Required work. Please repeat the entries exactly as they appear and omit any images.

———

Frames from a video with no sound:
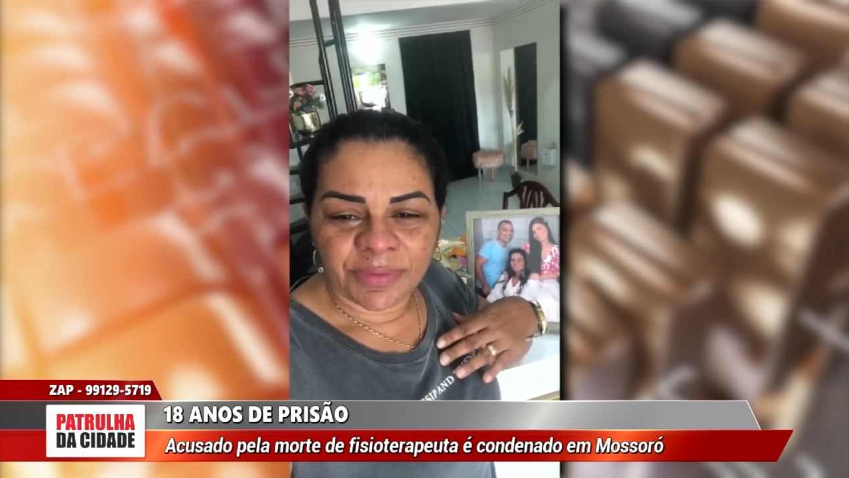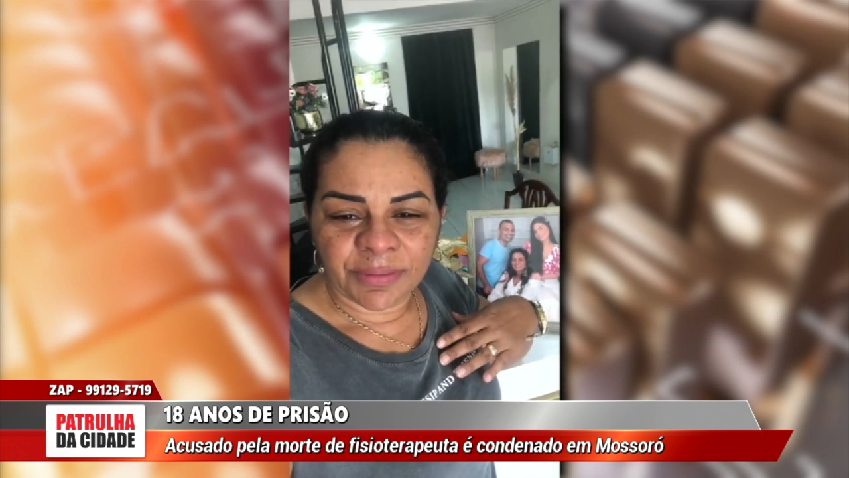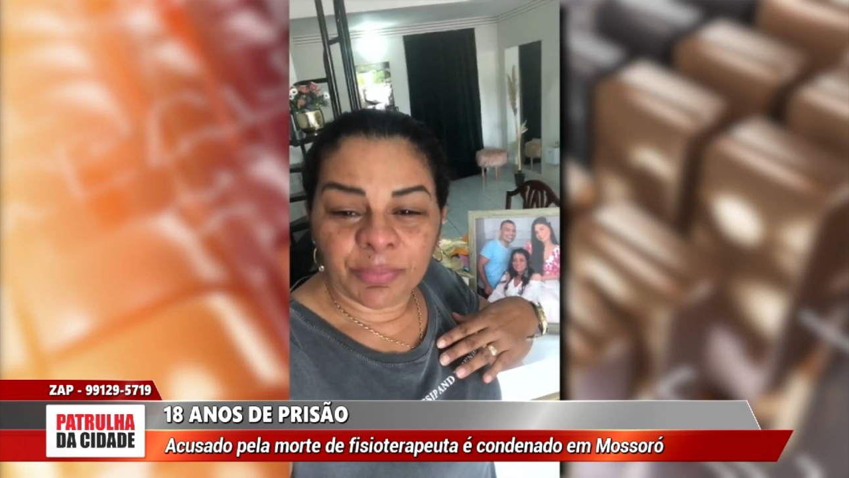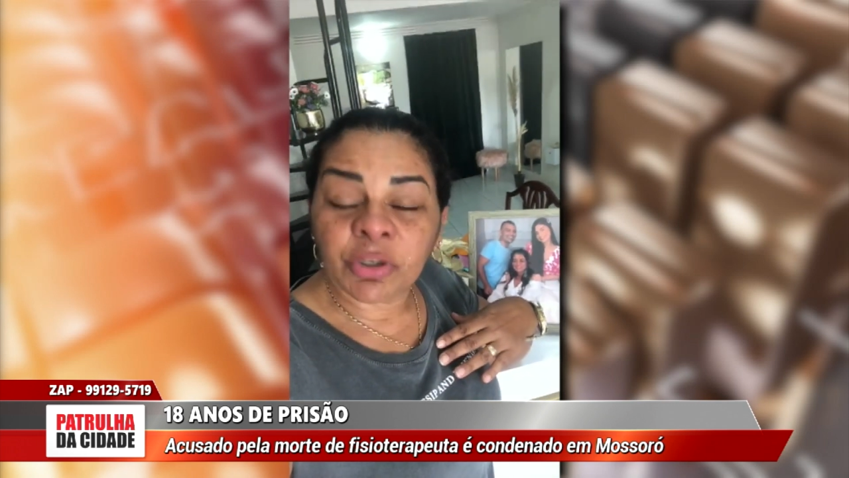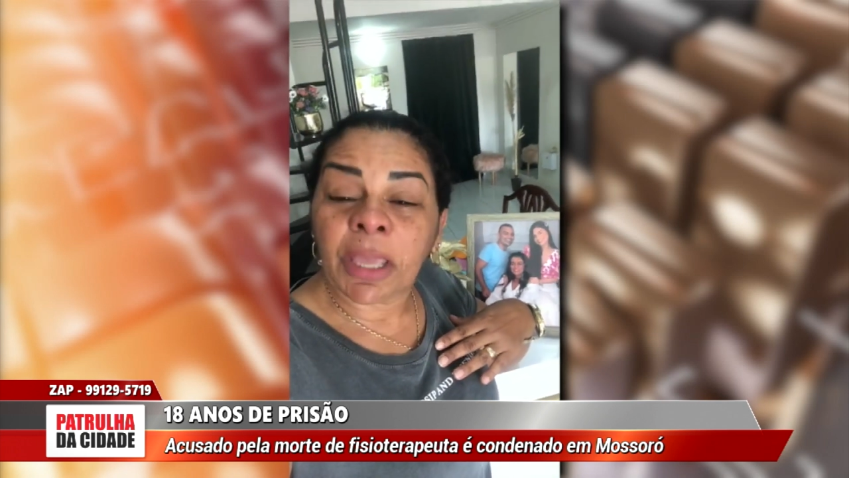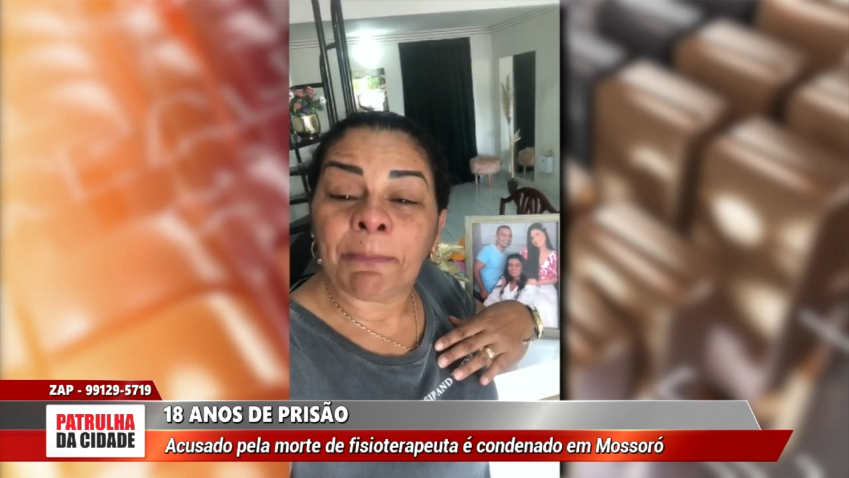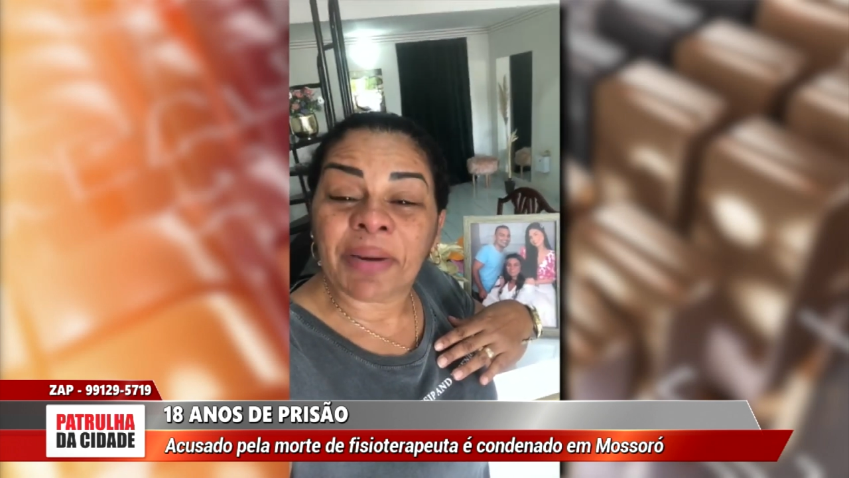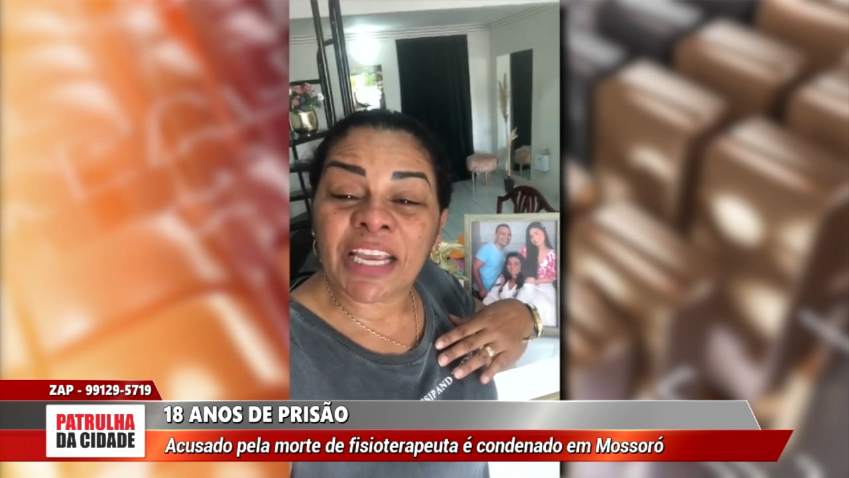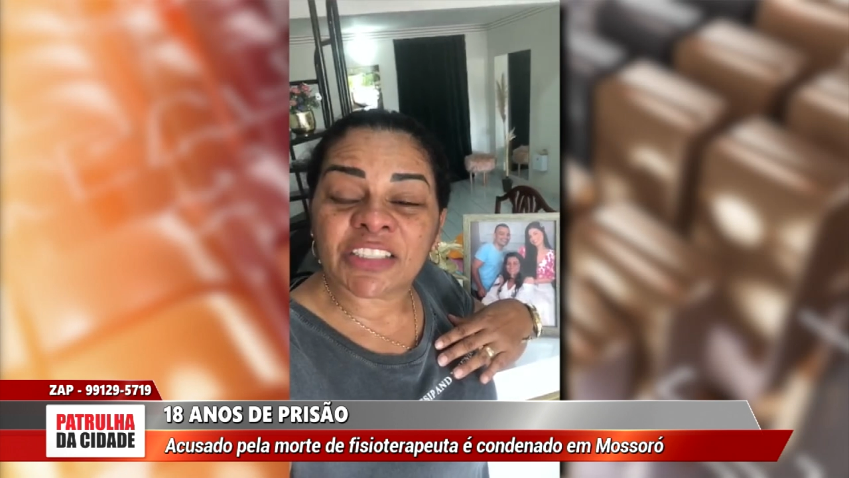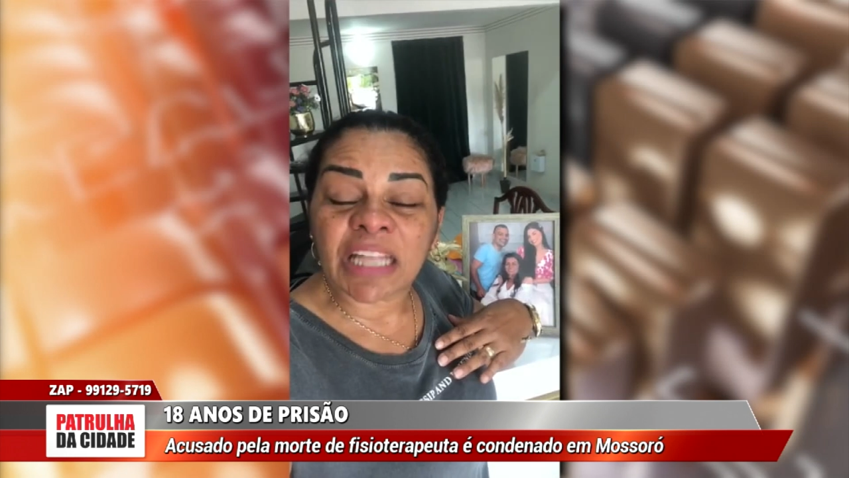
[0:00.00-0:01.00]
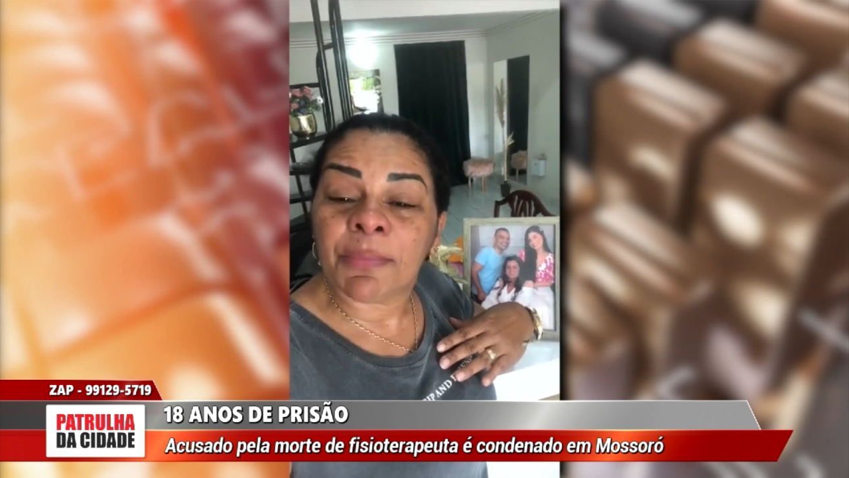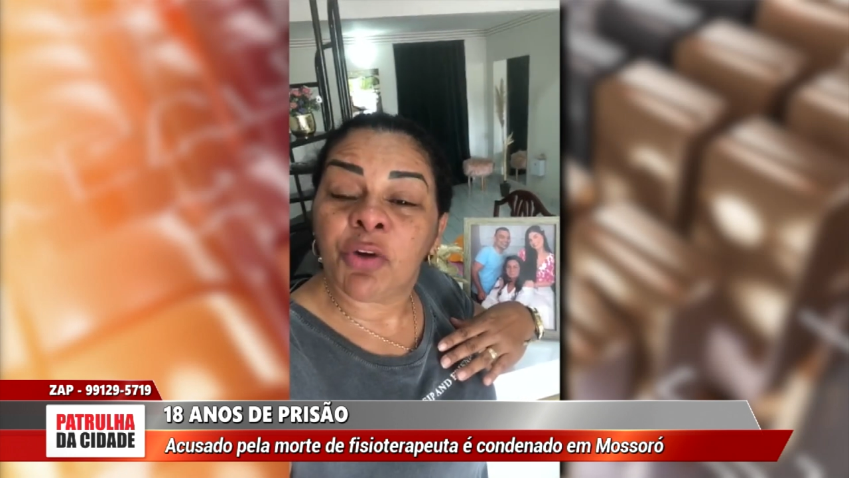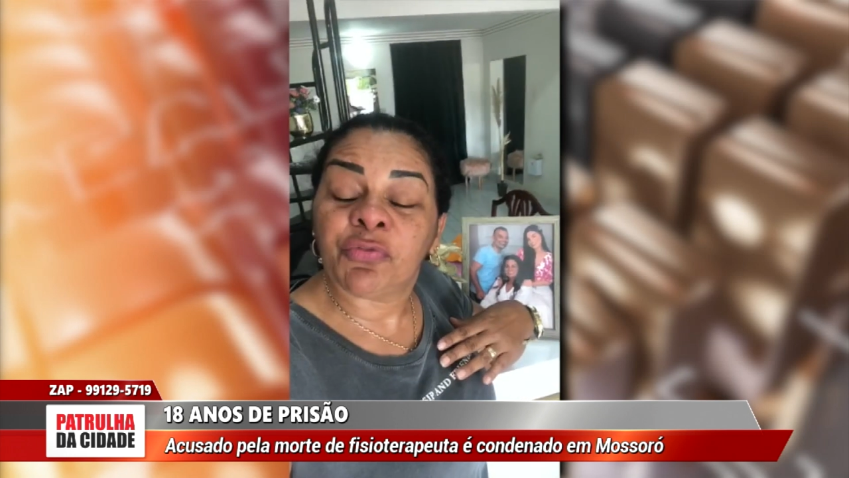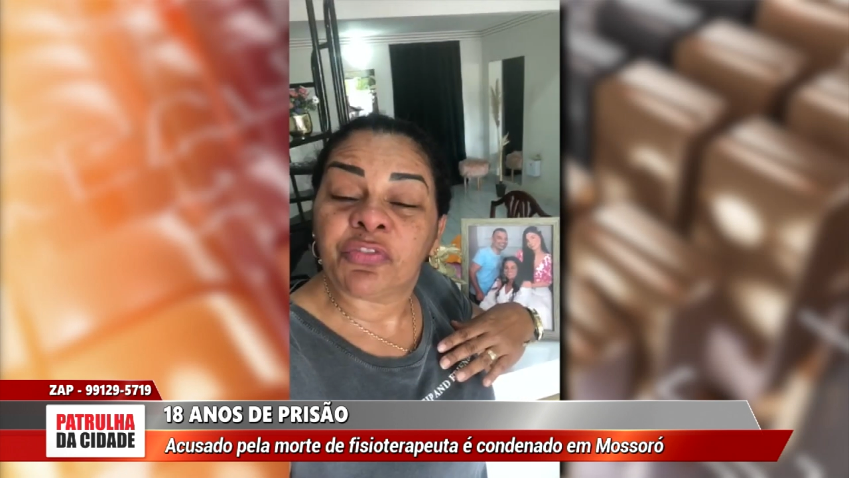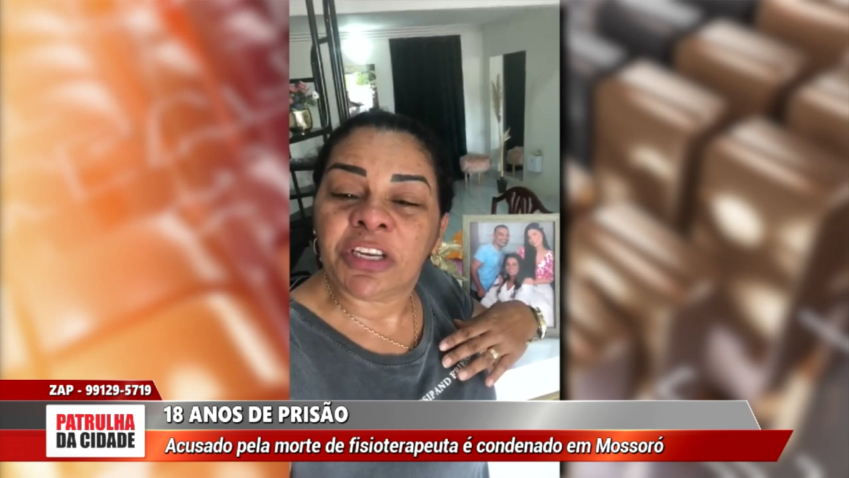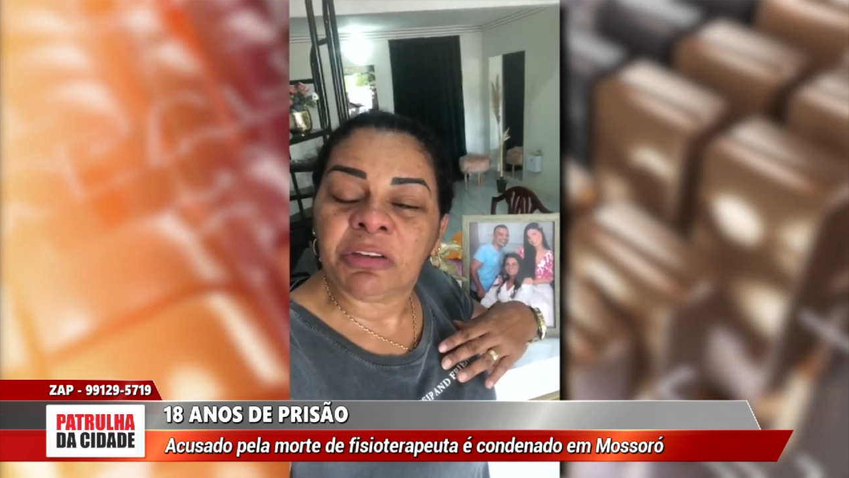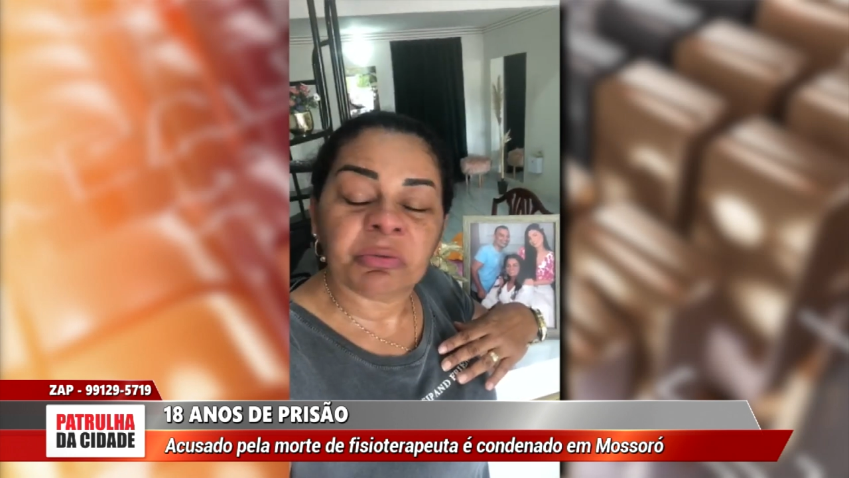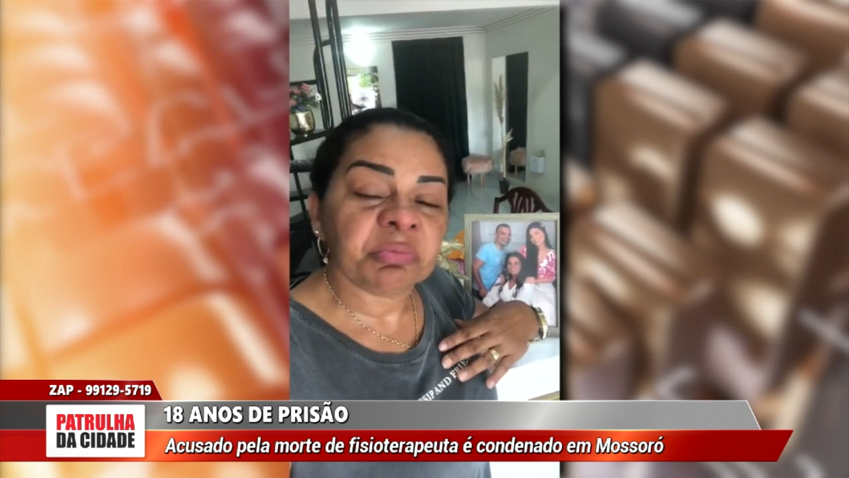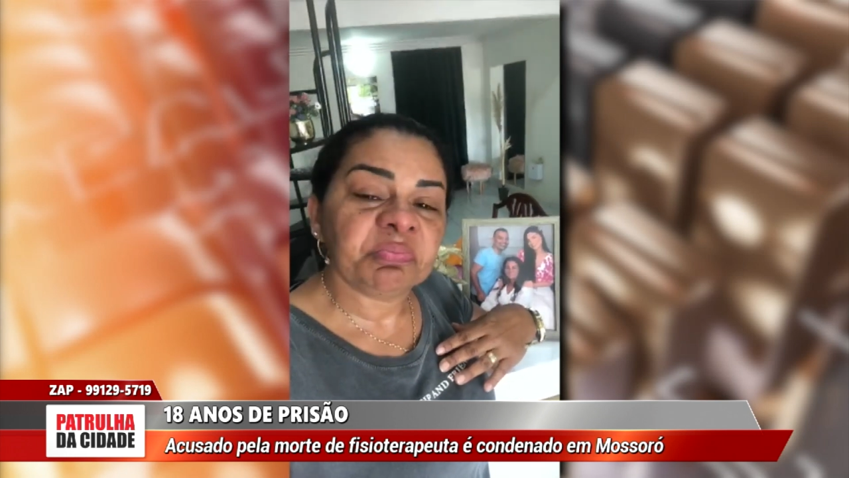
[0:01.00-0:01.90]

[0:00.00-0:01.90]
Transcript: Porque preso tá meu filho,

———

Your solution.
Frames from a video with no sound:
[0:00.00-0:01.00]
[0:01.00-0:01.90]

[0:00.00-0:01.90]
Transcript: Porque preso tá meu filho,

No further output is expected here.